■ EXERCISE DIRECTIONS ■
Go through the listing and repeat each entry exactly, but include no pictures.

■ INFORMATION SUPPLIED ■
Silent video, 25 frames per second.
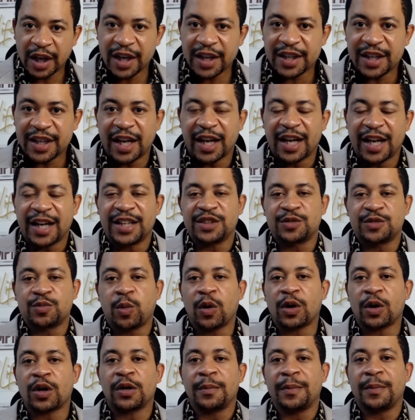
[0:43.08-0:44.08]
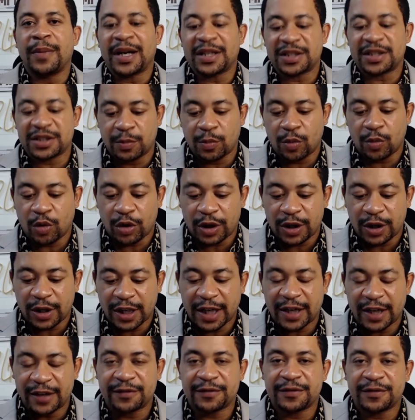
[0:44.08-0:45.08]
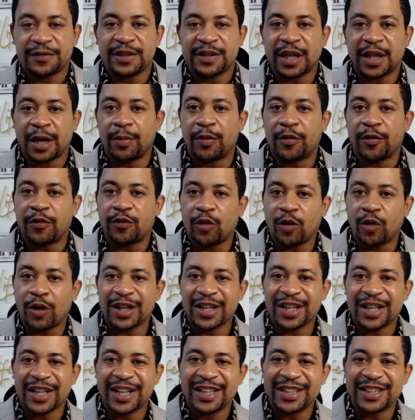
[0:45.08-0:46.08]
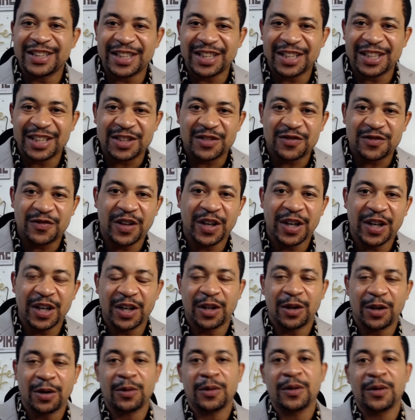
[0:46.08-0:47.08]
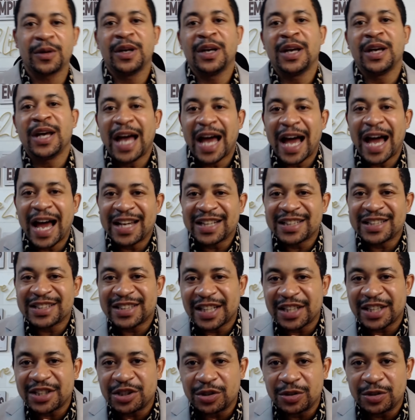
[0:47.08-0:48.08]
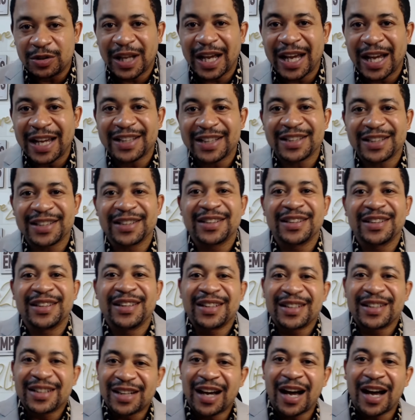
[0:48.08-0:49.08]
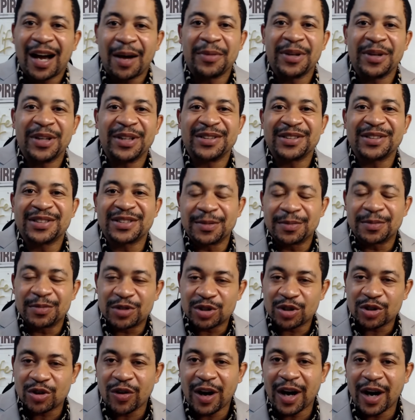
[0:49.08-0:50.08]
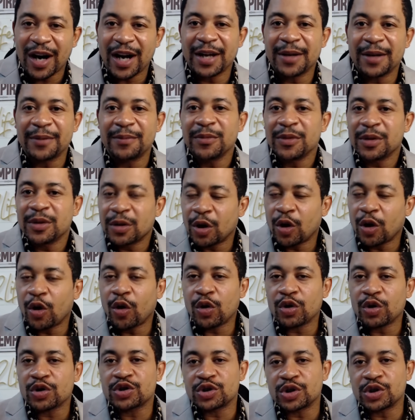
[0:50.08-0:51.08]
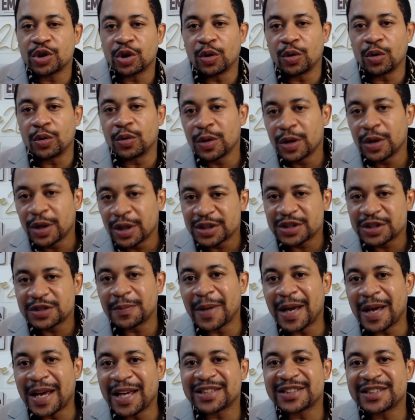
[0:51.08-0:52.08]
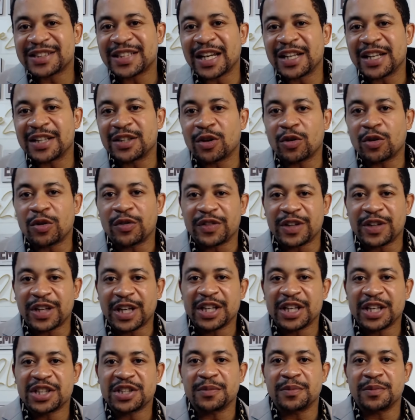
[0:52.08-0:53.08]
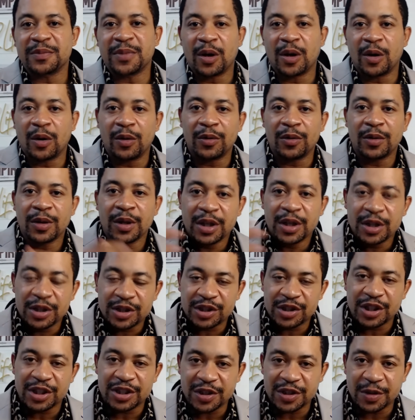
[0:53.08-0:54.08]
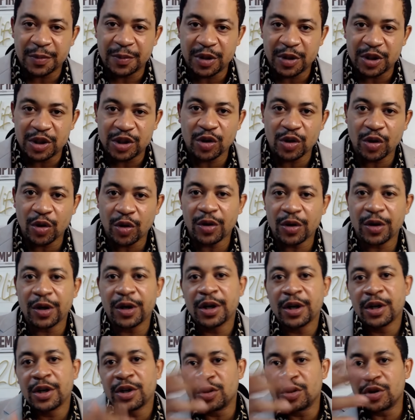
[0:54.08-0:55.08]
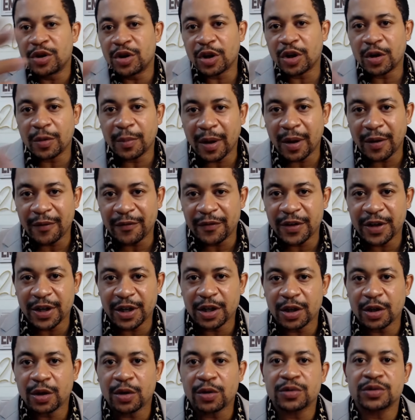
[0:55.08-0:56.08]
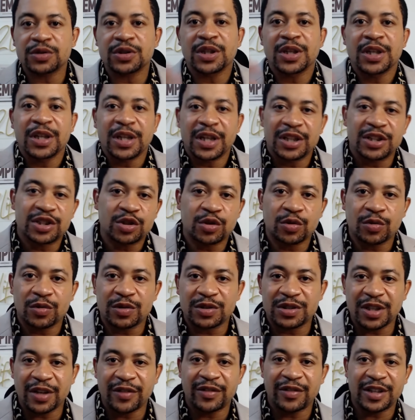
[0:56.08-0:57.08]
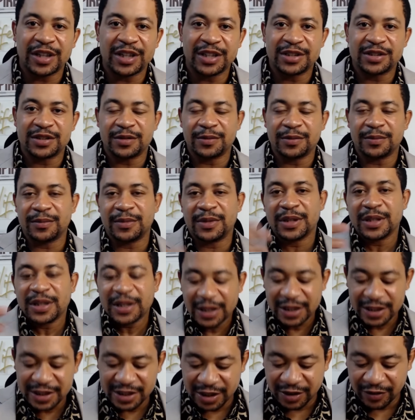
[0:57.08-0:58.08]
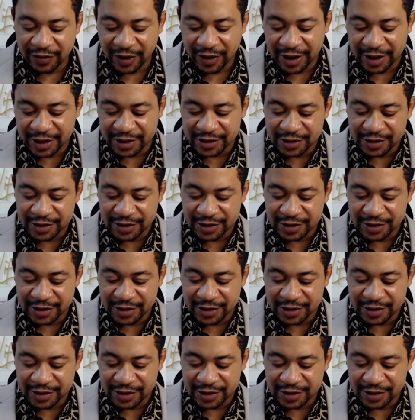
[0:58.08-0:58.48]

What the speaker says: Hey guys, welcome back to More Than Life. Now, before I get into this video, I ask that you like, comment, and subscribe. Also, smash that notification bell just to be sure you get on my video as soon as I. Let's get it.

■ REPLY ■
Silent video, 25 frames per second.
[0:43.08-0:44.08]
[0:44.08-0:45.08]
[0:45.08-0:46.08]
[0:46.08-0:47.08]
[0:47.08-0:48.08]
[0:48.08-0:49.08]
[0:49.08-0:50.08]
[0:50.08-0:51.08]
[0:51.08-0:52.08]
[0:52.08-0:53.08]
[0:53.08-0:54.08]
[0:54.08-0:55.08]
[0:55.08-0:56.08]
[0:56.08-0:57.08]
[0:57.08-0:58.08]
[0:58.08-0:58.48]

What the speaker says: Hey guys, welcome back to More Than Life. Now, before I get into this video, I ask that you like, comment, and subscribe. Also, smash that notification bell just to be sure you get on my video as soon as I. Let's get it.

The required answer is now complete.